(AVAILABLE DATA begins)
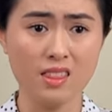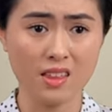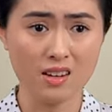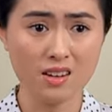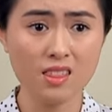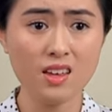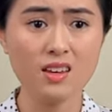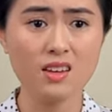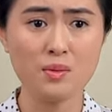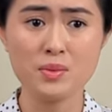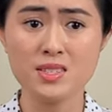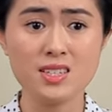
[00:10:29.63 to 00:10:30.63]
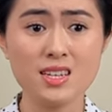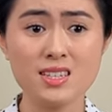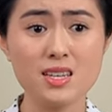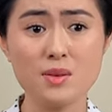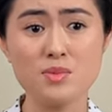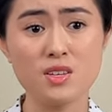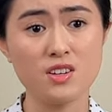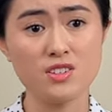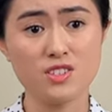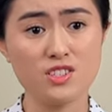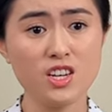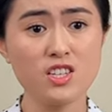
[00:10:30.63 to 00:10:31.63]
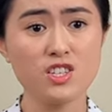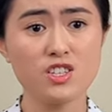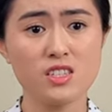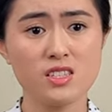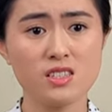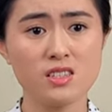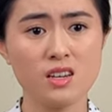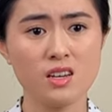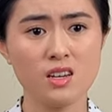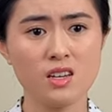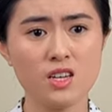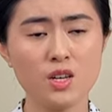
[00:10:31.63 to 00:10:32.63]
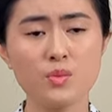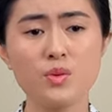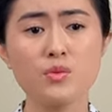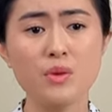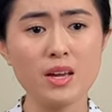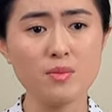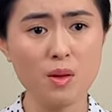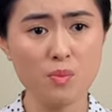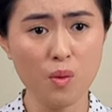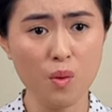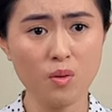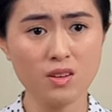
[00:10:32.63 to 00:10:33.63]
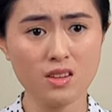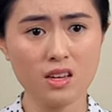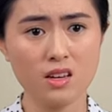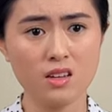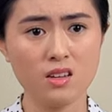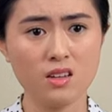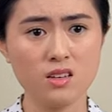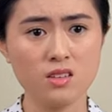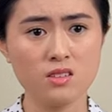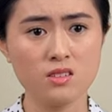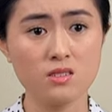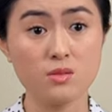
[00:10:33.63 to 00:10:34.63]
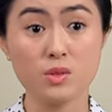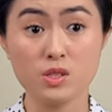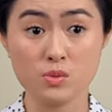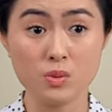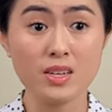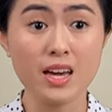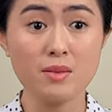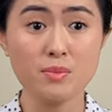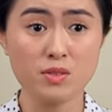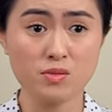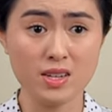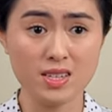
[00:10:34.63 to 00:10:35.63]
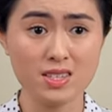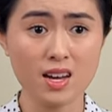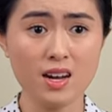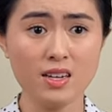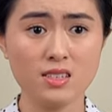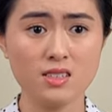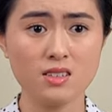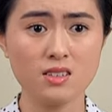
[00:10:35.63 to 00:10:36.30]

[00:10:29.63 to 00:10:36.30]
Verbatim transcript: they'd think I wasn't accepting their suggestions and would rate me poorly, which would get me reassigned.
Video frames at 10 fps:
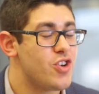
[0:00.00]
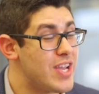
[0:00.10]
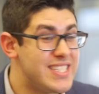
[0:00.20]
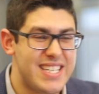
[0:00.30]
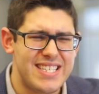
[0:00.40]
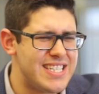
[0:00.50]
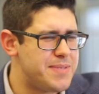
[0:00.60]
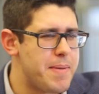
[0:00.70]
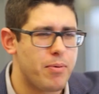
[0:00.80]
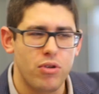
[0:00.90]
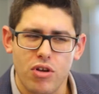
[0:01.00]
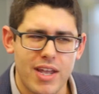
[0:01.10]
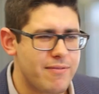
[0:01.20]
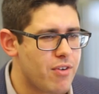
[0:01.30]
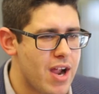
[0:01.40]
So he sees these people
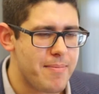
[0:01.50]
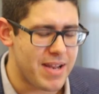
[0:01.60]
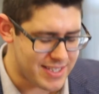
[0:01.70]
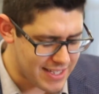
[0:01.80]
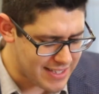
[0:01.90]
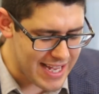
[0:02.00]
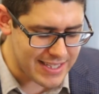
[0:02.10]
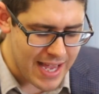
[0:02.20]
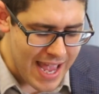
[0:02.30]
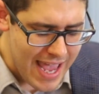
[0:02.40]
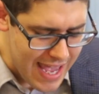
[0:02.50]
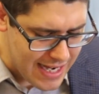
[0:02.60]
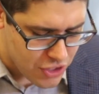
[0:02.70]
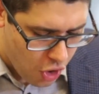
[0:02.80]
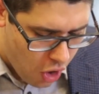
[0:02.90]
looking for him, and it says that he's
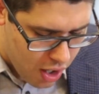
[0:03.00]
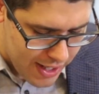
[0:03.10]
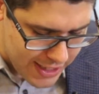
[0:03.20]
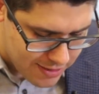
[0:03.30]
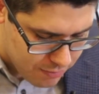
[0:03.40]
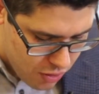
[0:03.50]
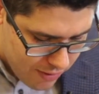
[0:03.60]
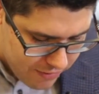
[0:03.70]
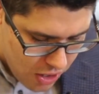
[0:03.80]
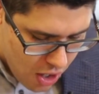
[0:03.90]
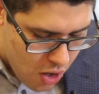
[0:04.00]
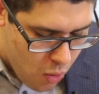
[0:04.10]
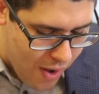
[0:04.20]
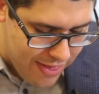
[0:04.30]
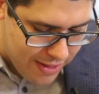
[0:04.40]
in his heart, he's moved
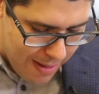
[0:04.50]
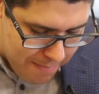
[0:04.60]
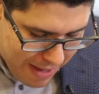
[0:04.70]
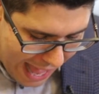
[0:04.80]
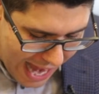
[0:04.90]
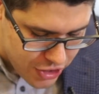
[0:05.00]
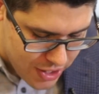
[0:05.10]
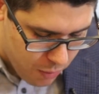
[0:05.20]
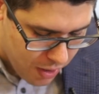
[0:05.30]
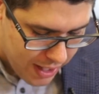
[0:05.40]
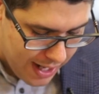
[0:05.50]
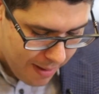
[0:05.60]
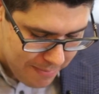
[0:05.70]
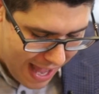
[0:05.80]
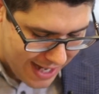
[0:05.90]
with compassion. And we're going to
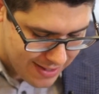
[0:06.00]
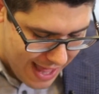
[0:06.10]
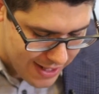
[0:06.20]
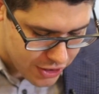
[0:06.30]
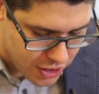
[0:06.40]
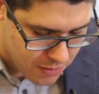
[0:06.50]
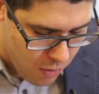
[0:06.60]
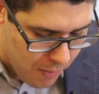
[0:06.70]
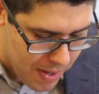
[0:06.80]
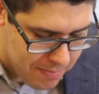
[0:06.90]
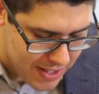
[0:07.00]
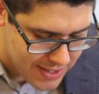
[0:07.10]
come back to that in just a moment.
(AVAILABLE DATA ends)
#### DIRECTIONS
The output has to match the data above line for line, except that pictures are dropped.

#### YOUR RESPONSE
[00:10:29.63 to 00:10:30.63]
[00:10:30.63 to 00:10:31.63]
[00:10:31.63 to 00:10:32.63]
[00:10:32.63 to 00:10:33.63]
[00:10:33.63 to 00:10:34.63]
[00:10:34.63 to 00:10:35.63]
[00:10:35.63 to 00:10:36.30]

[00:10:29.63 to 00:10:36.30]
Verbatim transcript: they'd think I wasn't accepting their suggestions and would rate me poorly, which would get me reassigned.
Video frames at 10 fps:
[0:00.00]
[0:00.10]
[0:00.20]
[0:00.30]
[0:00.40]
[0:00.50]
[0:00.60]
[0:00.70]
[0:00.80]
[0:00.90]
[0:01.00]
[0:01.10]
[0:01.20]
[0:01.30]
[0:01.40]
So he sees these people
[0:01.50]
[0:01.60]
[0:01.70]
[0:01.80]
[0:01.90]
[0:02.00]
[0:02.10]
[0:02.20]
[0:02.30]
[0:02.40]
[0:02.50]
[0:02.60]
[0:02.70]
[0:02.80]
[0:02.90]
looking for him, and it says that he's
[0:03.00]
[0:03.10]
[0:03.20]
[0:03.30]
[0:03.40]
[0:03.50]
[0:03.60]
[0:03.70]
[0:03.80]
[0:03.90]
[0:04.00]
[0:04.10]
[0:04.20]
[0:04.30]
[0:04.40]
in his heart, he's moved
[0:04.50]
[0:04.60]
[0:04.70]
[0:04.80]
[0:04.90]
[0:05.00]
[0:05.10]
[0:05.20]
[0:05.30]
[0:05.40]
[0:05.50]
[0:05.60]
[0:05.70]
[0:05.80]
[0:05.90]
with compassion. And we're going to
[0:06.00]
[0:06.10]
[0:06.20]
[0:06.30]
[0:06.40]
[0:06.50]
[0:06.60]
[0:06.70]
[0:06.80]
[0:06.90]
[0:07.00]
[0:07.10]
come back to that in just a moment.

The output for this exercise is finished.